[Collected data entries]
<<<<

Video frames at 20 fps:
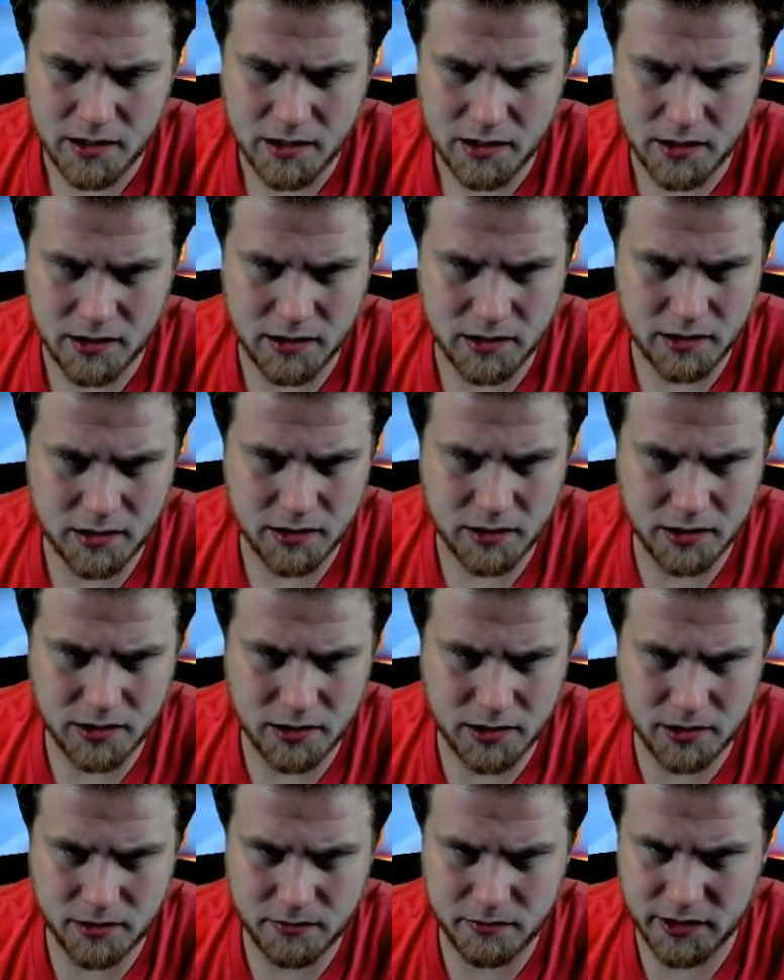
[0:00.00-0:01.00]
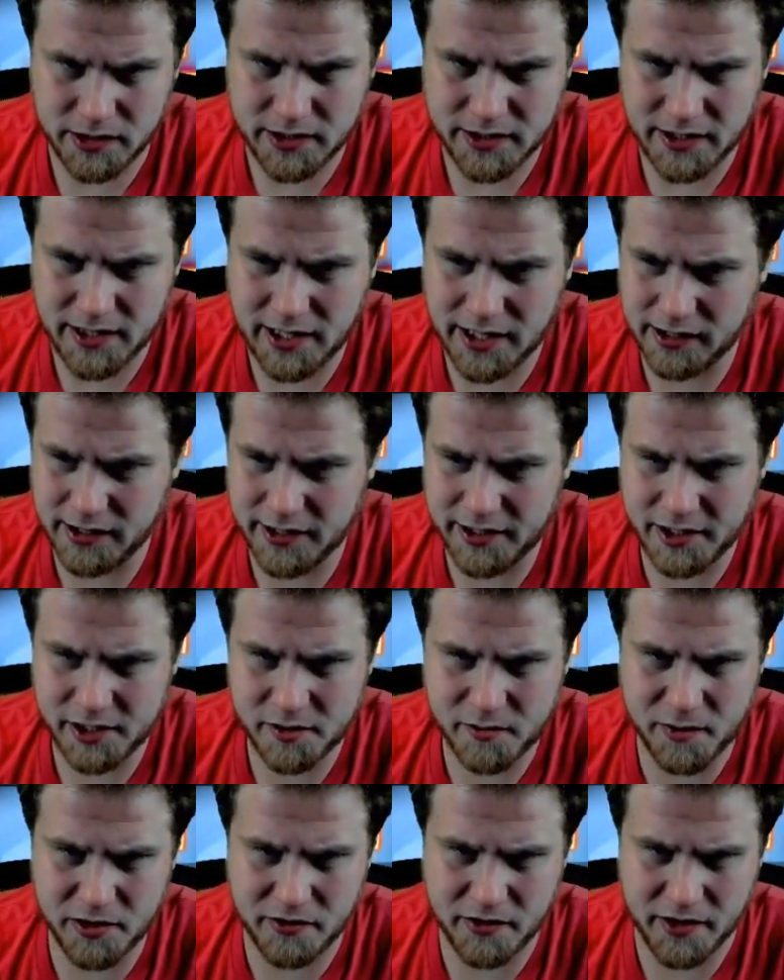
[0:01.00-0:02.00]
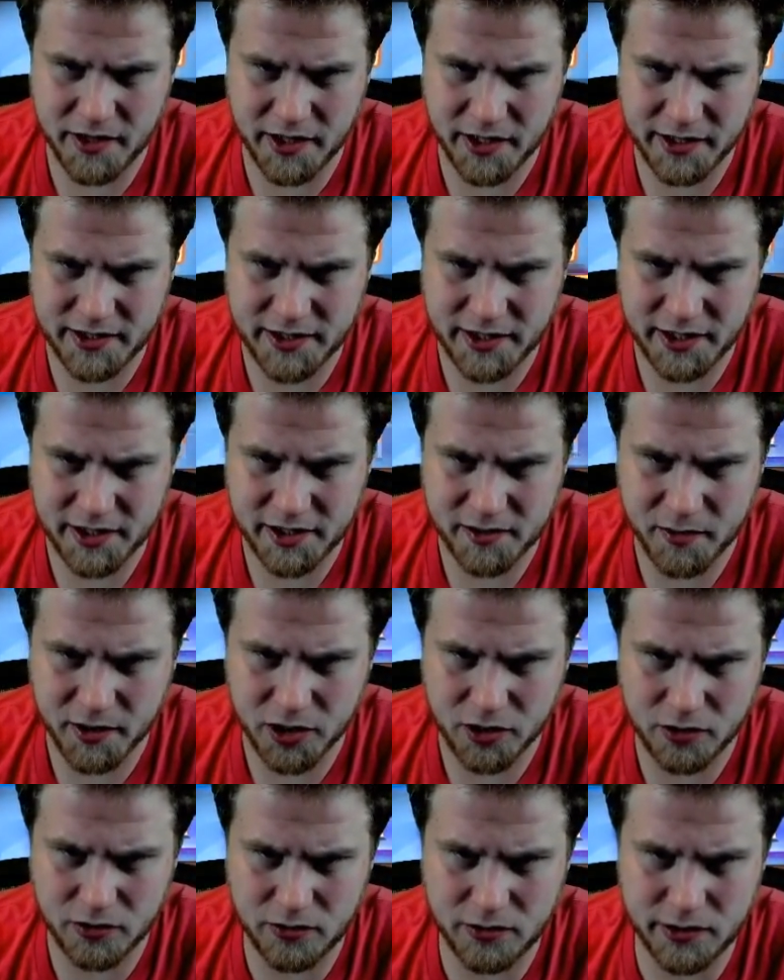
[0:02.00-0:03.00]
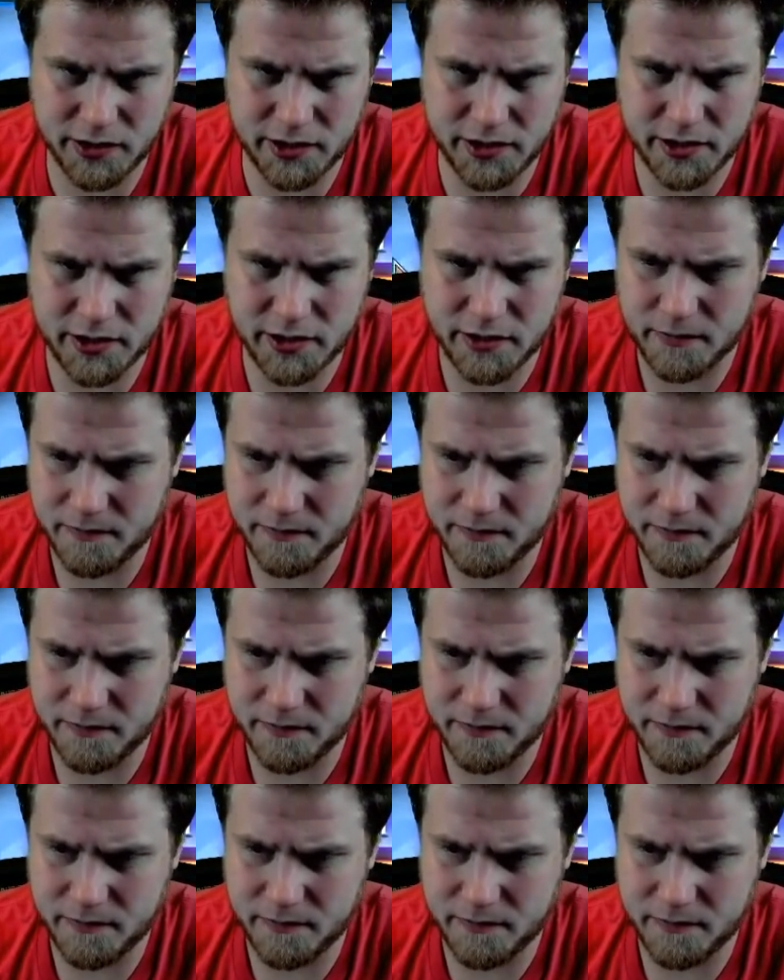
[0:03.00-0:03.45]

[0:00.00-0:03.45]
Let's Deadly Dispute this, I suppose.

>>>>

## To do
Where an image appears in the data, skip it, and return the rest verbatim.

## Solution
Video frames at 20 fps:
[0:00.00-0:01.00]
[0:01.00-0:02.00]
[0:02.00-0:03.00]
[0:03.00-0:03.45]

[0:00.00-0:03.45]
Let's Deadly Dispute this, I suppose.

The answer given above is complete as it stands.